The first issue, therefore, is whether plaintiff has placed her income at issue. In American Air Filter, plaintiffs, two corporations, sued former employees for intentional inducement to breach a contract, breach of fiduciary duties, and for an accounting. Am. Air Filter, 1990 WL 137385, at *1. Specifically, plaintiffs claimed that defendants diverted business away from plaintiffs and to themselves. Id. at *3. Plaintiffs therefore sought defendants’ tax returns as a means of verifying the extent of defendants’ profits. Id. at *4. In that case, this Court had no trouble concluding that defendants’ tax returns were relevant and that plaintiffs had satisfied the first prong of the test. Id. The Court went on to note that, whether or not the party opposing production has the burden to prove that there are other sources from which the same information may be obtained, the alternative sources suggested by defendants could not provide the information plaintiffs sought. Id. The Court also noted that traditional privacy concerns were minimized since plaintiffs offered to sign a confidentiality agreement. Id.

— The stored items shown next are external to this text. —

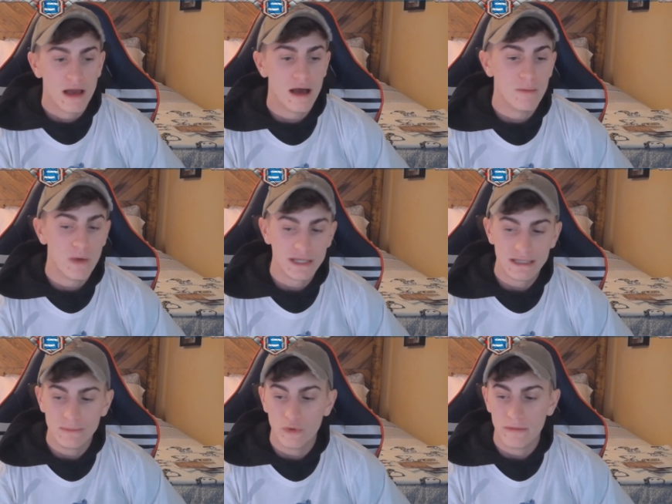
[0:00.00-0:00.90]
um, white
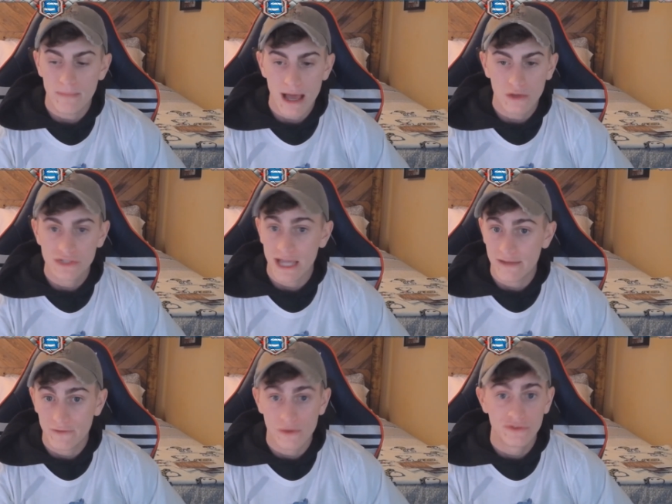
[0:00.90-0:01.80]
keyboard, mouse,
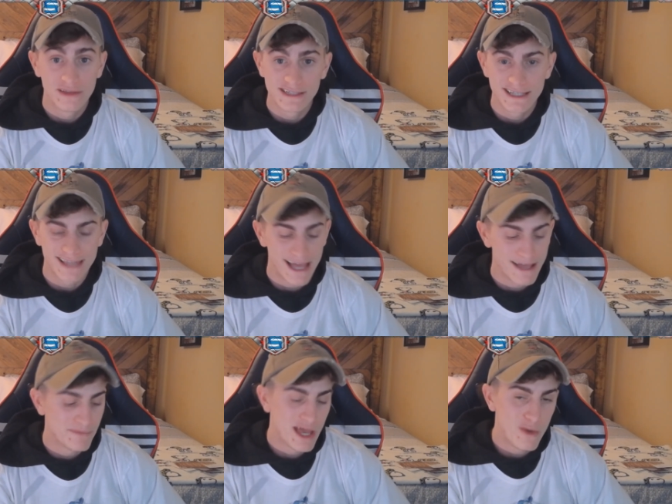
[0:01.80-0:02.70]
headphones, things like
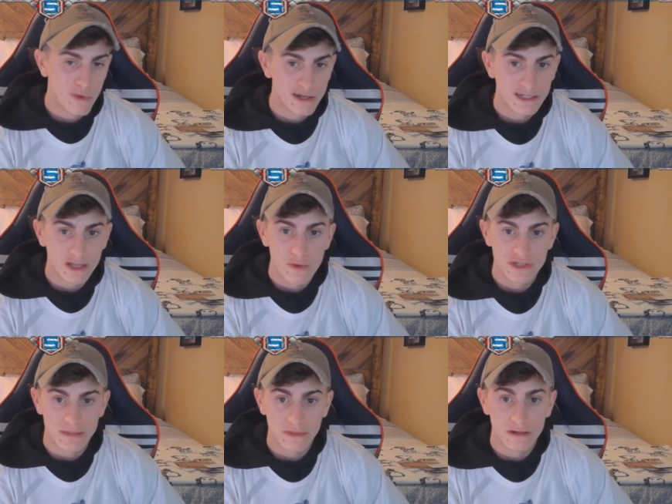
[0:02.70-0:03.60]
that. I wanted to go
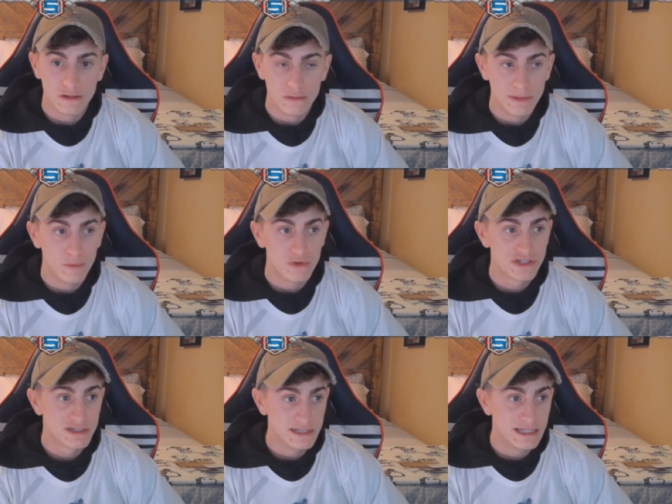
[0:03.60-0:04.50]
with something a little bit more
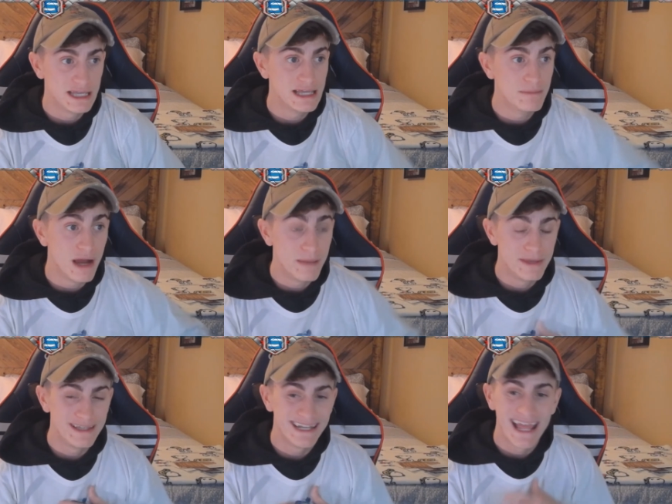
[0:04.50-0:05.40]
sleek, in my
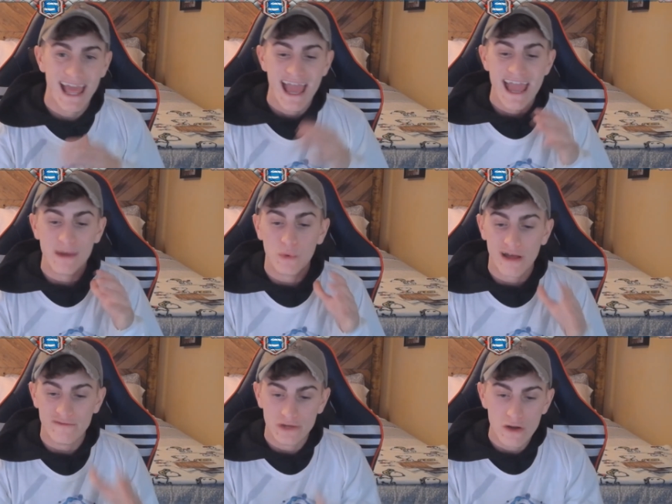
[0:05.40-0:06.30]
opinion. And what
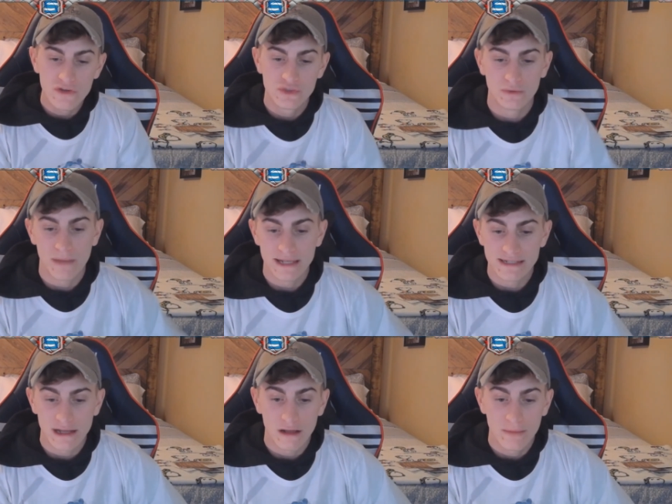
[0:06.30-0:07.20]
I've noticed with my
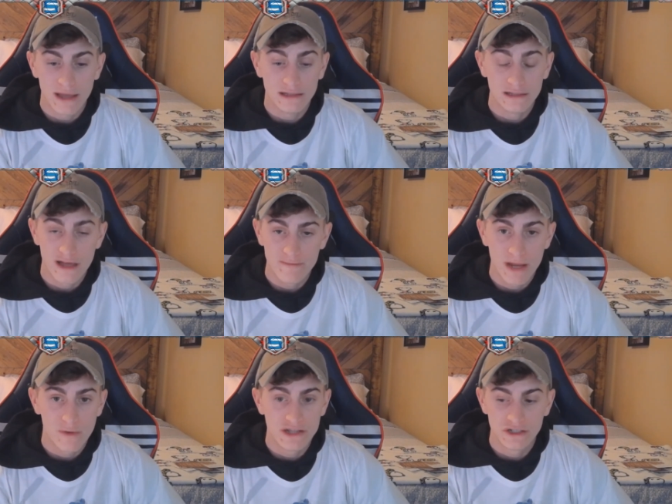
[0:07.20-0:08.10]
setup, I love
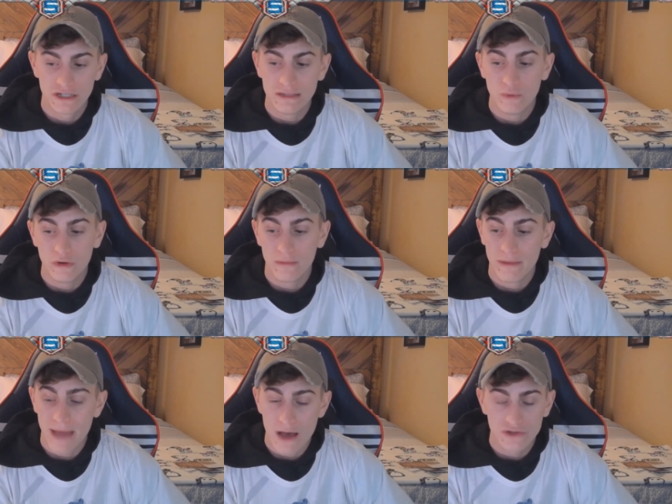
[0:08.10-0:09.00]
my Razer keyboard,
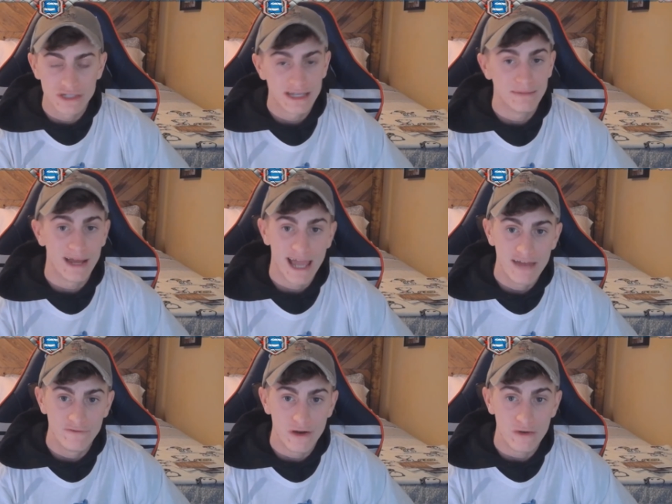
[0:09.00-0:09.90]
my mouse, and my
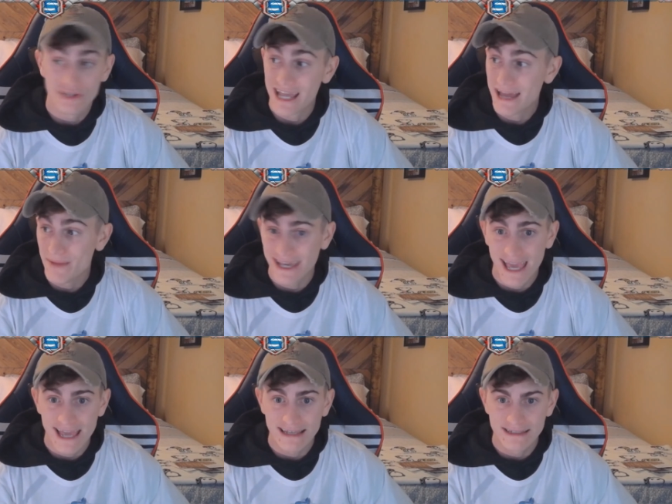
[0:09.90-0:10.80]
headphones, and my
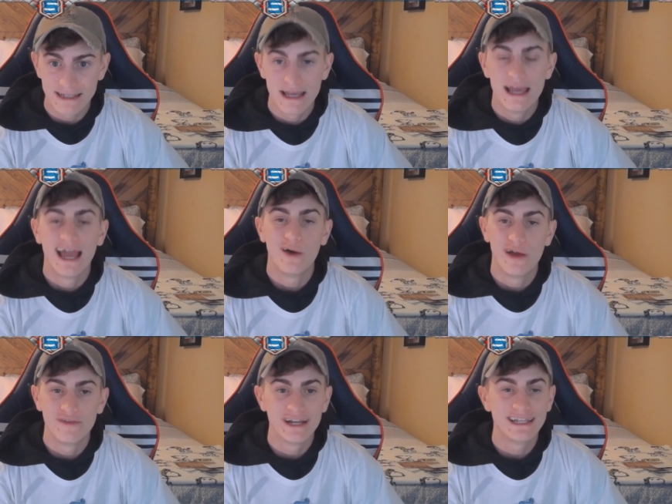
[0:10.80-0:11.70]
case.
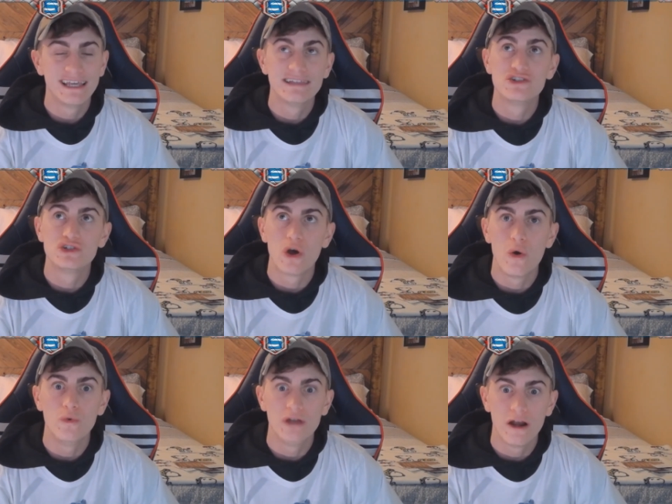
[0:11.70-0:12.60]
However, it gets
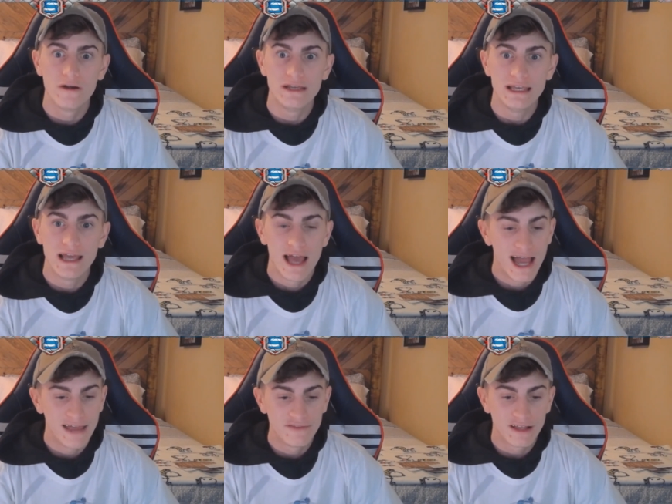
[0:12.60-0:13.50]
so dirty.
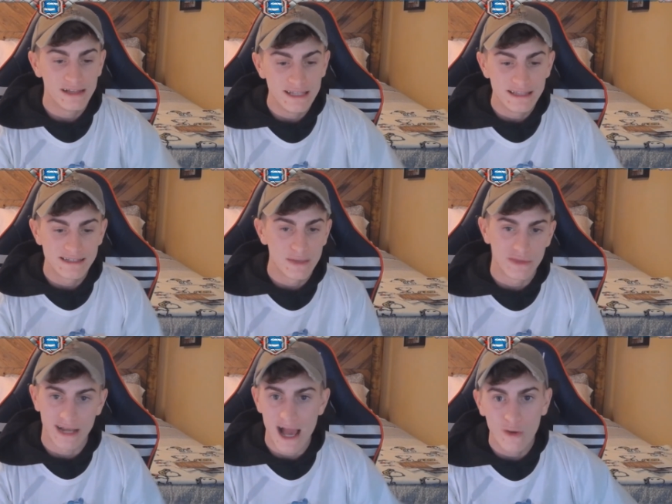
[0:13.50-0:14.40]
I have to clean this thing
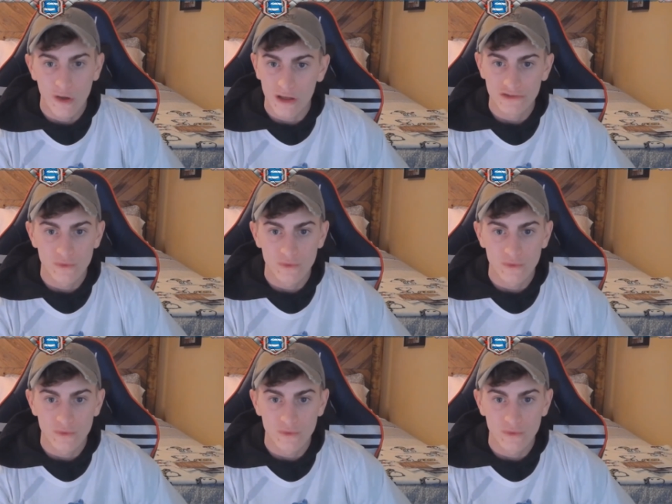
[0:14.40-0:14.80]
with an alcohol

A contrary result was reached in Payne v. Howard, 75 F.R.D. 465 (D.D.C.1977). In that case, a patient suing her doctor for malpractice sought the doctor’s income tax returns. Id. at 469. According to plaintiff, the returns were discoverable because they would illustrate whether or not the doctor was under any type of financial pressure to increase his workload to the point where his treatment of his patients suffered. Id. Emphasizing the confidential nature of these documents, the Court denied plaintiffs request. The Court also noted, however, that plaintiff could easily have learned about the doctor’s workload by simply examining his appointment book. Id. at 470.

In the case at bar, while plaintiff does seek back pay, as she notes in her opposition, what she really seeks is the reinstatement of two WIGIs that she contends were unfairly denied her. Plains. Opp.